Figure 1 shows a plate representation of the proposed model.

Fig. 1
figure 1

Plate representation of proposed model

For the sake of simplicity, we assume the random model \(p_{\mathit{rand}}(\mathbf{y}_{i}^{r}|\mathbf{x}_{i})\) to be uniformly distributed, hence

$$ p_{\mathit{rand}}\bigl(\mathbf{y}_i^r| \mathbf{x}_i\bigr) = \prod_{t=1}^T \frac{1}{\mathcal{C}} $$
(5)

where T denotes the length of the sequence and \(\mathcal{C}\) is the number of possible classes/labels for a sequence element.

Although it might seem too restrictive to assume that only one annotator provides the correct label sequences, it is important to note that the model can still capture the uncertainty in who the correct annotator should be.
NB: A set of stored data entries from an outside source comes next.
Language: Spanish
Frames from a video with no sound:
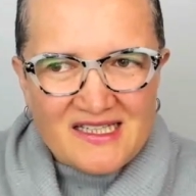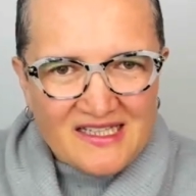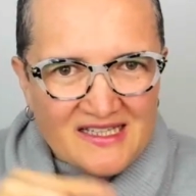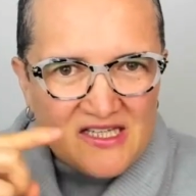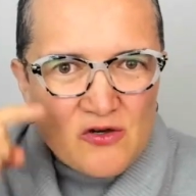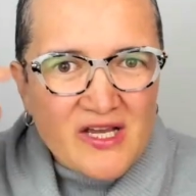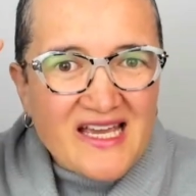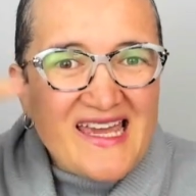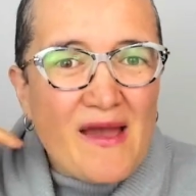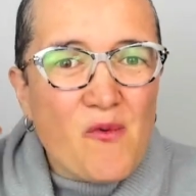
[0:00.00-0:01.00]
Y digo que
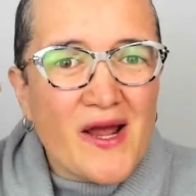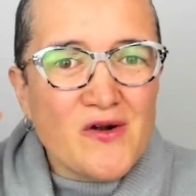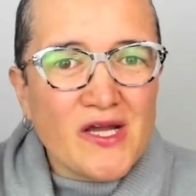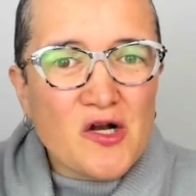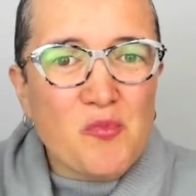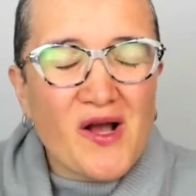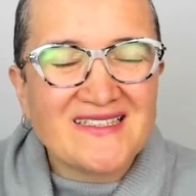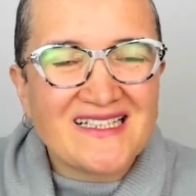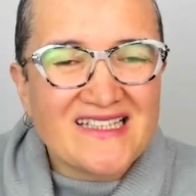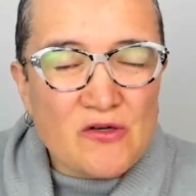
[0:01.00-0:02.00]
qué bueno que lo puedas
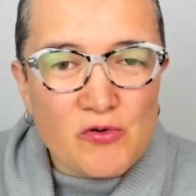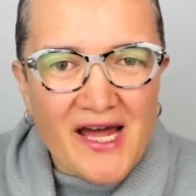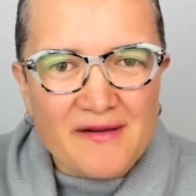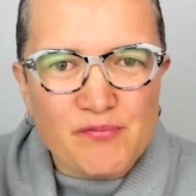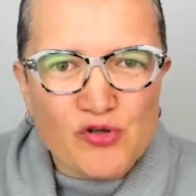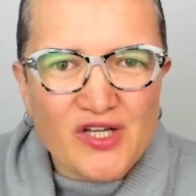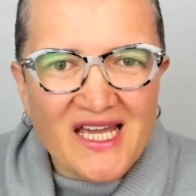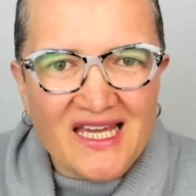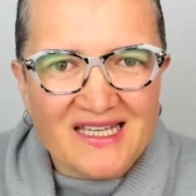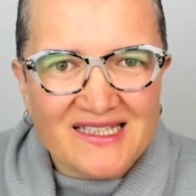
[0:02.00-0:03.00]
articular, ¿por
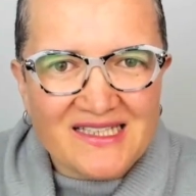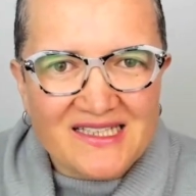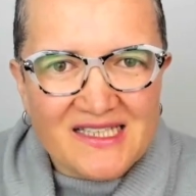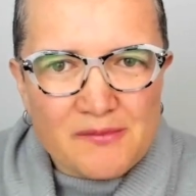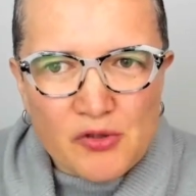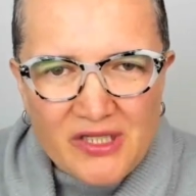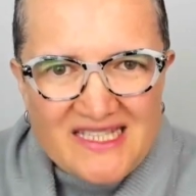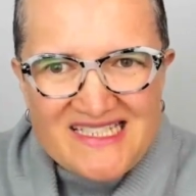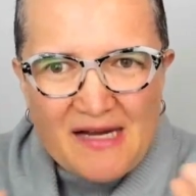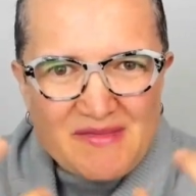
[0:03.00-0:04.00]
qué? Porque
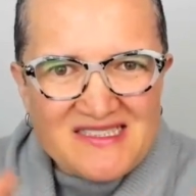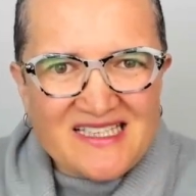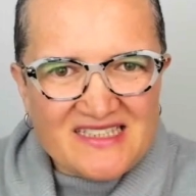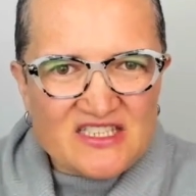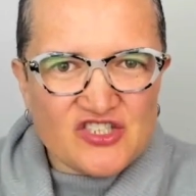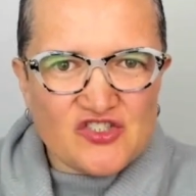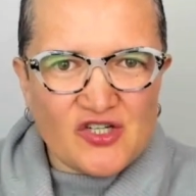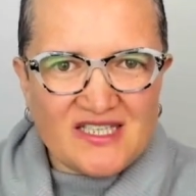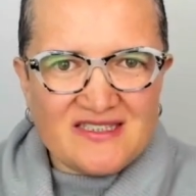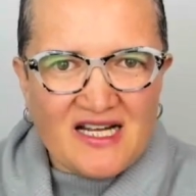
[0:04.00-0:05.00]
llamas la
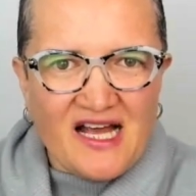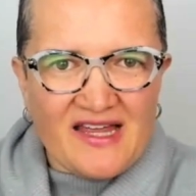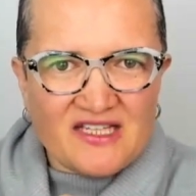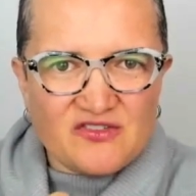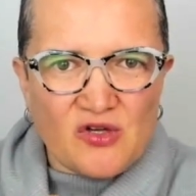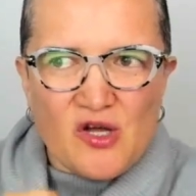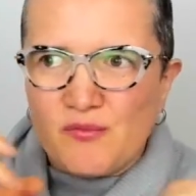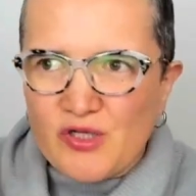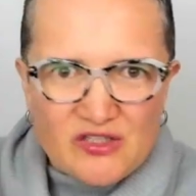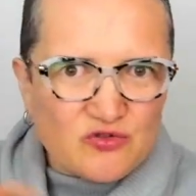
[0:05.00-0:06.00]
atención acerca de eso,
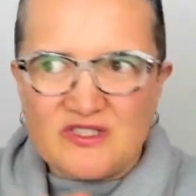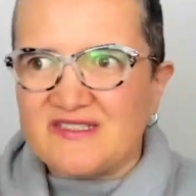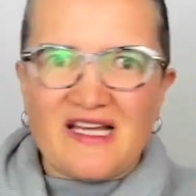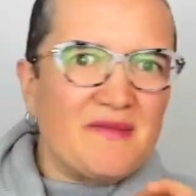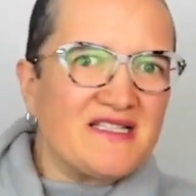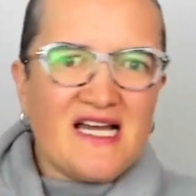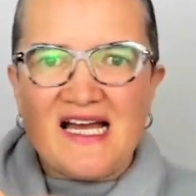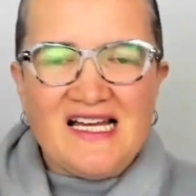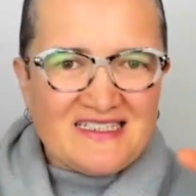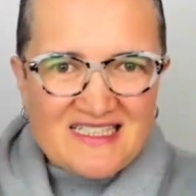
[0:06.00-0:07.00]
porque tu sistema
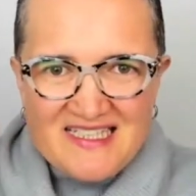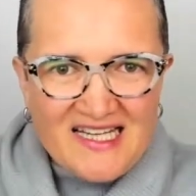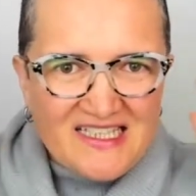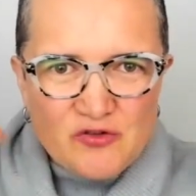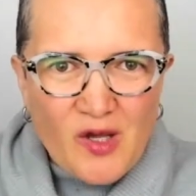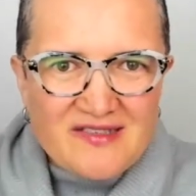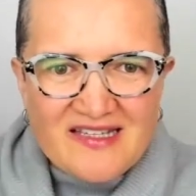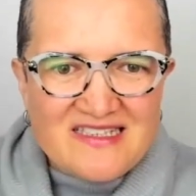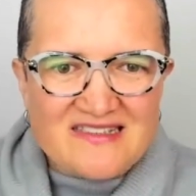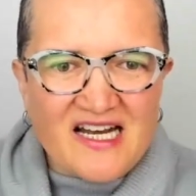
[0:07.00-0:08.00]
ya se sale de toda esa
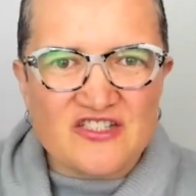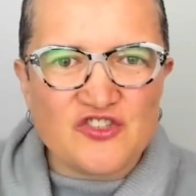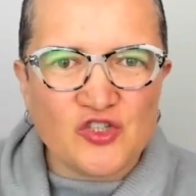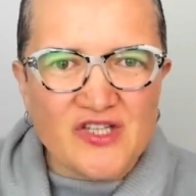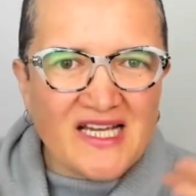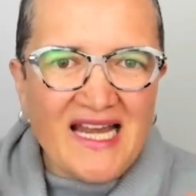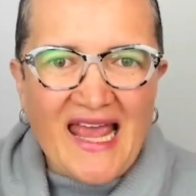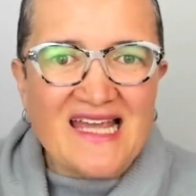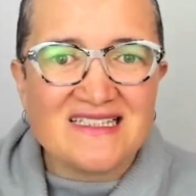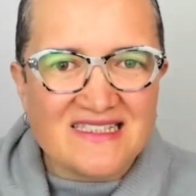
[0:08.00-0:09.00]
distracción de
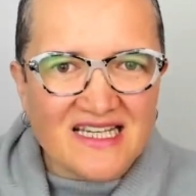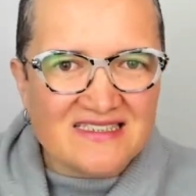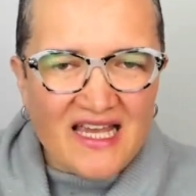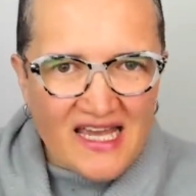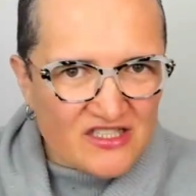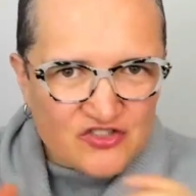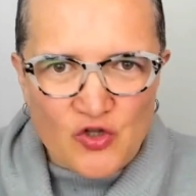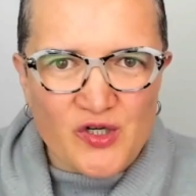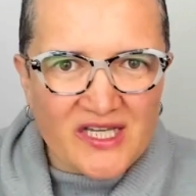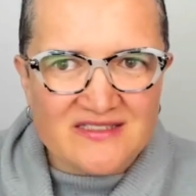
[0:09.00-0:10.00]
creencias e
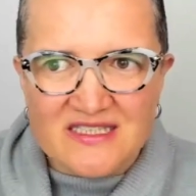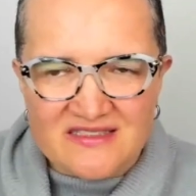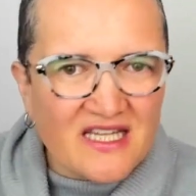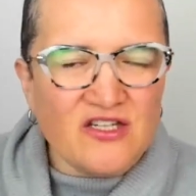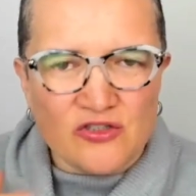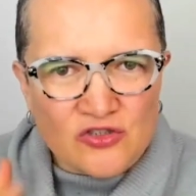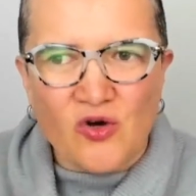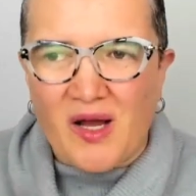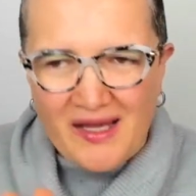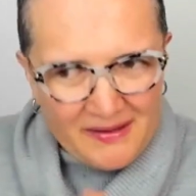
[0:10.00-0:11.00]
historias y dice, no, no,
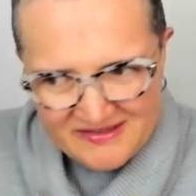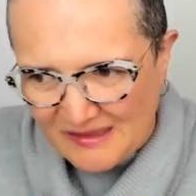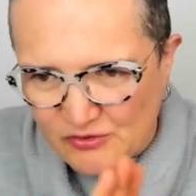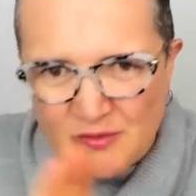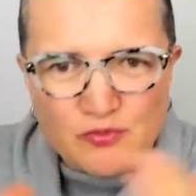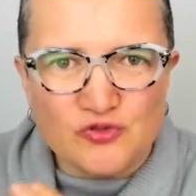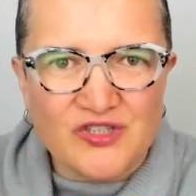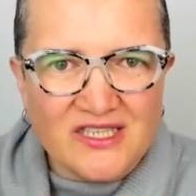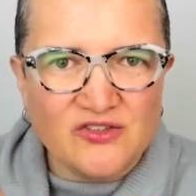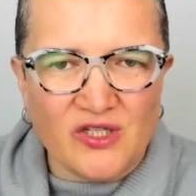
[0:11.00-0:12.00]
no, estamos
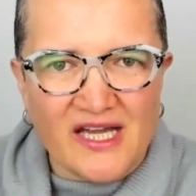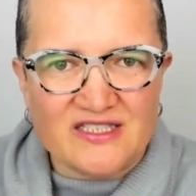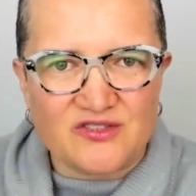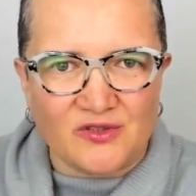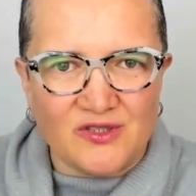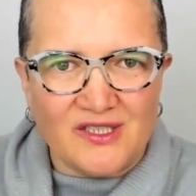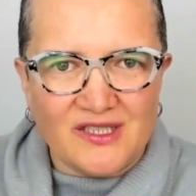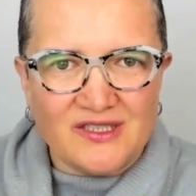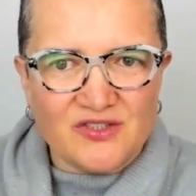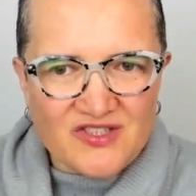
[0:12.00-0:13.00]
apuntándole a esto.
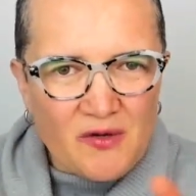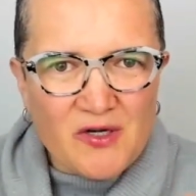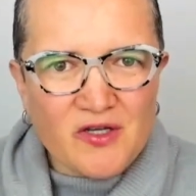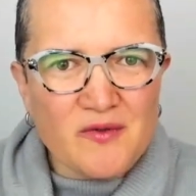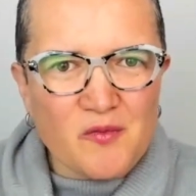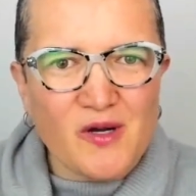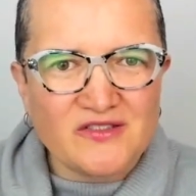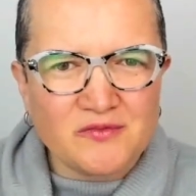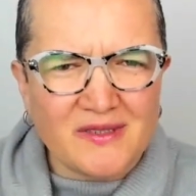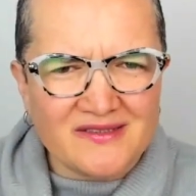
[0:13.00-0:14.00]
Pues qué bueno que me lo puedas
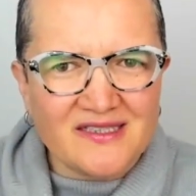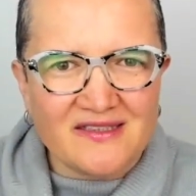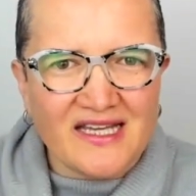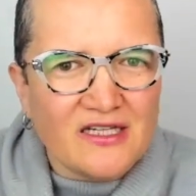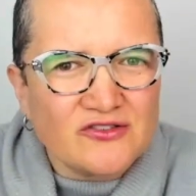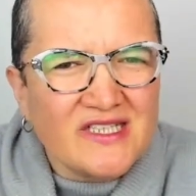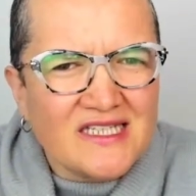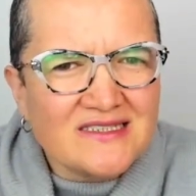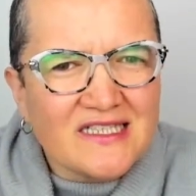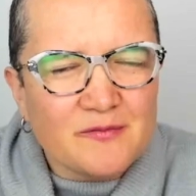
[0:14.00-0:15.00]
compartir, ¿de qué no te
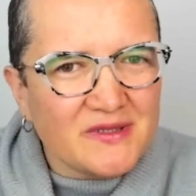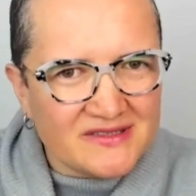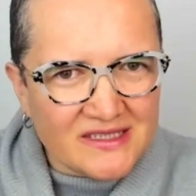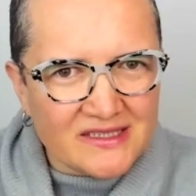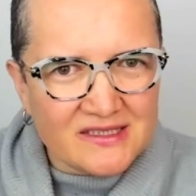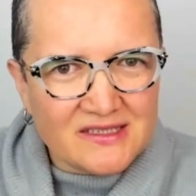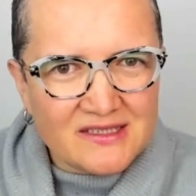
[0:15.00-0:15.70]
quieres arrepentir?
In alternative to this approach, one could replace the multinomial random variable with multiple Bernoullis (one for each annotator). From a generative perspective, this would allow for multiple annotators to be correct. However, this places too much emphasis on the form of \(p_{\mathit{rand}}(\mathbf{y}_{i}^{r}|\mathbf{x}_{i})\), since it would be crucial for deciding whether the annotator is likely to be correct. One the other hand, as we shall see later, by using a multinomial, the probabilities \(p_{\mathit{rand}}(\mathbf{y}_{i}^{r}|\mathbf{x}_{i})\) cancel out from the updates of the annotators reliabilities, thus forcing the annotators to “compete” with each other for the best label sequences.

Following the generative process described above, we can now define

$$ p\bigl(\mathbf{y}_i^1,\ldots, \mathbf{y}_i^R|\mathbf{x}_i,\mathbf{z}, \boldsymbol{\lambda}\bigr) = \prod_{r=1}^R \bigl\{ p_{\mathit{crf}}\bigl(\mathbf{y}_i^r| \mathbf{x}_i,\boldsymbol{\lambda}\bigr) \bigr\}^{(z^r)} \bigl\{ p_{\mathit{rand}}\bigl(\mathbf{y}_i^r| \mathbf{x}_i\bigr) \bigr\}^{(1-z^r)} $$
(6)

where we made use of the assumption that the annotators make their decisions independently of each other.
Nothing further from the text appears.